Paraíso é um alívio

Paraíso é um alívio

Cristina Padiglione

17 de março de 2009 | 20h34

Antes de mais nada, convém perguntar como é que alguém, na direção da Globo, poderia supor que “Negócio da China” fosse mais negócio para resgatar a audiência perdida no horário das 18 horas do que “Paraíso”, a novela que agora se apresenta às 6 da tarde. É que “Paraíso” deveria ter sido produzida antes, mas perdeu o lugar na fila para “Negócio”, na vã esperança da emissora em atrair a fatia jovem perdida no bolo de audiência.
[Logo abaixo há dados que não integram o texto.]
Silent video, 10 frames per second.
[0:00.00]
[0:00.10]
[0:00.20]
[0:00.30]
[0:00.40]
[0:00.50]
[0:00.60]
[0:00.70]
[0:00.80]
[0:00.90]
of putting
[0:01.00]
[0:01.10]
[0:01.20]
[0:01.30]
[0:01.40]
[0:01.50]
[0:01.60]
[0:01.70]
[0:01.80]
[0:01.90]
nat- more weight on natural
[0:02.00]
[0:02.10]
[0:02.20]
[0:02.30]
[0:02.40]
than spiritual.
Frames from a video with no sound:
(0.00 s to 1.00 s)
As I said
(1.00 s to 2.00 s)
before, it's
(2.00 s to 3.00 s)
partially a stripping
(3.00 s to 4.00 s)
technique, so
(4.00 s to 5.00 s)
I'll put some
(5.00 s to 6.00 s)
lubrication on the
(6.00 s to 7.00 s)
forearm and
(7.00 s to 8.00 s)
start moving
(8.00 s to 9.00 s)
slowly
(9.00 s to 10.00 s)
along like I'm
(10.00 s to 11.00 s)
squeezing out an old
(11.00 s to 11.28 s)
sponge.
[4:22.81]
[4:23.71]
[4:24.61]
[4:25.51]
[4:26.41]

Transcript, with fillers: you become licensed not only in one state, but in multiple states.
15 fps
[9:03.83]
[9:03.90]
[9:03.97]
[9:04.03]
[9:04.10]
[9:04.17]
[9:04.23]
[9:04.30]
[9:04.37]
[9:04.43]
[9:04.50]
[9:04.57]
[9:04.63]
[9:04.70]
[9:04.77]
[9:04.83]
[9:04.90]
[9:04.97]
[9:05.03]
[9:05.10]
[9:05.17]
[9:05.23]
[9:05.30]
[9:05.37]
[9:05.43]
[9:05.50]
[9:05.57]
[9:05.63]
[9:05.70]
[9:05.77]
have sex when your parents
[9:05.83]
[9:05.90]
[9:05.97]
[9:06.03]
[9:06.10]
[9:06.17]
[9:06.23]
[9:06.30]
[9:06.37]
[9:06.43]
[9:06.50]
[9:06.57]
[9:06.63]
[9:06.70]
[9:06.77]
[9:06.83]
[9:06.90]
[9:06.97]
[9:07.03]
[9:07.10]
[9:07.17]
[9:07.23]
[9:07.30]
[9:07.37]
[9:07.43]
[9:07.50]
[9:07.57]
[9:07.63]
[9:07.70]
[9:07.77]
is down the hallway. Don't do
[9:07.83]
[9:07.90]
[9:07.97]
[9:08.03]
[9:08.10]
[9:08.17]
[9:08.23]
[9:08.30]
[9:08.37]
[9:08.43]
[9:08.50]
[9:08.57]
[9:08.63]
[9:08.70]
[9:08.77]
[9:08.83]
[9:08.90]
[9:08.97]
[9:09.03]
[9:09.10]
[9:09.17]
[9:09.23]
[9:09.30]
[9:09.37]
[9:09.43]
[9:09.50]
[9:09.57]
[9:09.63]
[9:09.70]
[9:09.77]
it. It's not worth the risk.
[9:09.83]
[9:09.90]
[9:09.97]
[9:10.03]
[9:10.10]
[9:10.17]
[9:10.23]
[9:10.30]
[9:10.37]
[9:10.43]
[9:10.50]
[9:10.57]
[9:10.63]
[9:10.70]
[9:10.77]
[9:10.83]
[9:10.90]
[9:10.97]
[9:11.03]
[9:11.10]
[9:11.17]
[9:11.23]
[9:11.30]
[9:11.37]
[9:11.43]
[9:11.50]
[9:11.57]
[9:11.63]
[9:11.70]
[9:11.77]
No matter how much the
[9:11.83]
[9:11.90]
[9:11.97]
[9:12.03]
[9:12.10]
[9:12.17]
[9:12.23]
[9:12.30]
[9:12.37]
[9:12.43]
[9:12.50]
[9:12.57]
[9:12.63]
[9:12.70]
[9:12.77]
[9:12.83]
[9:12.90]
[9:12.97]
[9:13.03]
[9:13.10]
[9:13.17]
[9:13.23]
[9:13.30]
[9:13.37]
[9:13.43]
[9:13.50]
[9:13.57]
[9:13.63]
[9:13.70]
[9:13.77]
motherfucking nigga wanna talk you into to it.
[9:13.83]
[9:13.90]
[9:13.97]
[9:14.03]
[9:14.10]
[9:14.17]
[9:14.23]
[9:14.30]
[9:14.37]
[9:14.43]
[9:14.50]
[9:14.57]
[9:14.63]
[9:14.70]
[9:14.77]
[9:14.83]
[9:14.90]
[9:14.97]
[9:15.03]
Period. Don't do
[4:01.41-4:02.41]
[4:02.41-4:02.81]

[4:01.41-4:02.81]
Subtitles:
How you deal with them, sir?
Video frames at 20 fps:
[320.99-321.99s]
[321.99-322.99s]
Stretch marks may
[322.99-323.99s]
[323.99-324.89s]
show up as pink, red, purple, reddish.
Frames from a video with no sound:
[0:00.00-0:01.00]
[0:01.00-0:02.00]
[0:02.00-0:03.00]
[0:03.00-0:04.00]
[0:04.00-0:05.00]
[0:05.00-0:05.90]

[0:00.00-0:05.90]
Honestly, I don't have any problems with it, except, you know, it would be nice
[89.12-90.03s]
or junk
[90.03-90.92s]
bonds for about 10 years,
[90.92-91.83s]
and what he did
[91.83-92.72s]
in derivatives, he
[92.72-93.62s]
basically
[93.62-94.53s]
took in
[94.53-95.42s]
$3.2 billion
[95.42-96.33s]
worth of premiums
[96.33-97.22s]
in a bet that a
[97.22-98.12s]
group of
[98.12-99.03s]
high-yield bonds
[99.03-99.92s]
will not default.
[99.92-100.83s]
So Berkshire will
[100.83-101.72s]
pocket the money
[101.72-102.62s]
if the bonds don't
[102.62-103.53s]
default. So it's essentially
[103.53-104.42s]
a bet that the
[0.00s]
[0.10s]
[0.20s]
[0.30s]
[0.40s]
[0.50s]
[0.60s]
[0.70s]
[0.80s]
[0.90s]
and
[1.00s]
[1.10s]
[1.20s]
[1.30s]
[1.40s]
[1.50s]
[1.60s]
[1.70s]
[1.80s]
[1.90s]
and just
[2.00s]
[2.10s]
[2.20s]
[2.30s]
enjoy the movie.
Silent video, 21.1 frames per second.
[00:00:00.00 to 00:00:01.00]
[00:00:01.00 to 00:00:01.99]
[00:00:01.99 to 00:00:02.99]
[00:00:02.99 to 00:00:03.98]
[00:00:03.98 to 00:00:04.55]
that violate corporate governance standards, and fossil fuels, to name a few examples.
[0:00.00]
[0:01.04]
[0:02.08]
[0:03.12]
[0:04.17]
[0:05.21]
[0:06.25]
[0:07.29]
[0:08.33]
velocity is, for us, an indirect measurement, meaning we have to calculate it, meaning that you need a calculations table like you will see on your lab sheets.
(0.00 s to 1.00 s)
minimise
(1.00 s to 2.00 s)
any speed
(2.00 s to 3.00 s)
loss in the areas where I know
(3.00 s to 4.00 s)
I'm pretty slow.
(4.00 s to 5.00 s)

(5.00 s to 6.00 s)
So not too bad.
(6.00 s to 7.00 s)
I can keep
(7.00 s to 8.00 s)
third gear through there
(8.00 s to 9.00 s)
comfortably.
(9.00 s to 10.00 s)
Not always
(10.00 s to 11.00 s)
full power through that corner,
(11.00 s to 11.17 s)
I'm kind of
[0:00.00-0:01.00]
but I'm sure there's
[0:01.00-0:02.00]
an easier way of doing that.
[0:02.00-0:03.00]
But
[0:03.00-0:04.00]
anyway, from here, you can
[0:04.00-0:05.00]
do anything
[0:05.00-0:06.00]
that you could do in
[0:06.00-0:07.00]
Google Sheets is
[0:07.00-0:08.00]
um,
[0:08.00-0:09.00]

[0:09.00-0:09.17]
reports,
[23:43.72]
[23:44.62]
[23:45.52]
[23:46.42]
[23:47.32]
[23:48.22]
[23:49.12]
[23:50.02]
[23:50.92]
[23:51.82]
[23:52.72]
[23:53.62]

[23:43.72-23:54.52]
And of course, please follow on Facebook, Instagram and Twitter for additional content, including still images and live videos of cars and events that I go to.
Agora, sob o crédito de Benedito Ruy Barbosa, temos aí uma boa história e, dado essencial, bem contada, a provar que invenções hi-tech de nada servem quando a prosa não funciona.

Coisa rara na sucessão de folhetins, “Paraíso” deu mais audiência, ao estrear, que “Negócio da China”, ao acabar. Em geral, mesmo novela ruim atrai gente para conferir a desgraça final. No caso do folhetim de Miguel Falabella, nem isso. Acabou com 23 pontos, enquanto a outra estreou com 25.
“Paraíso” conseguiu seduzir 47% do total de televisores ligados em seu primeiro dia no ar. “Negócio” fez, na média de todos os seus capítulos, 37% de share, a tal participação entre o total de TVs ligadas.

De cinco anos para cá, Globo e SBT perderam audiência no horário, enquanto Record e Band ganharam.
E, tão certo quanto o fato de muita gente estar desligando a TV é a crescente (e saudável) pulverização da audiência.


E será que “Paraíso” se apega ao lay-out de “Pantanal”?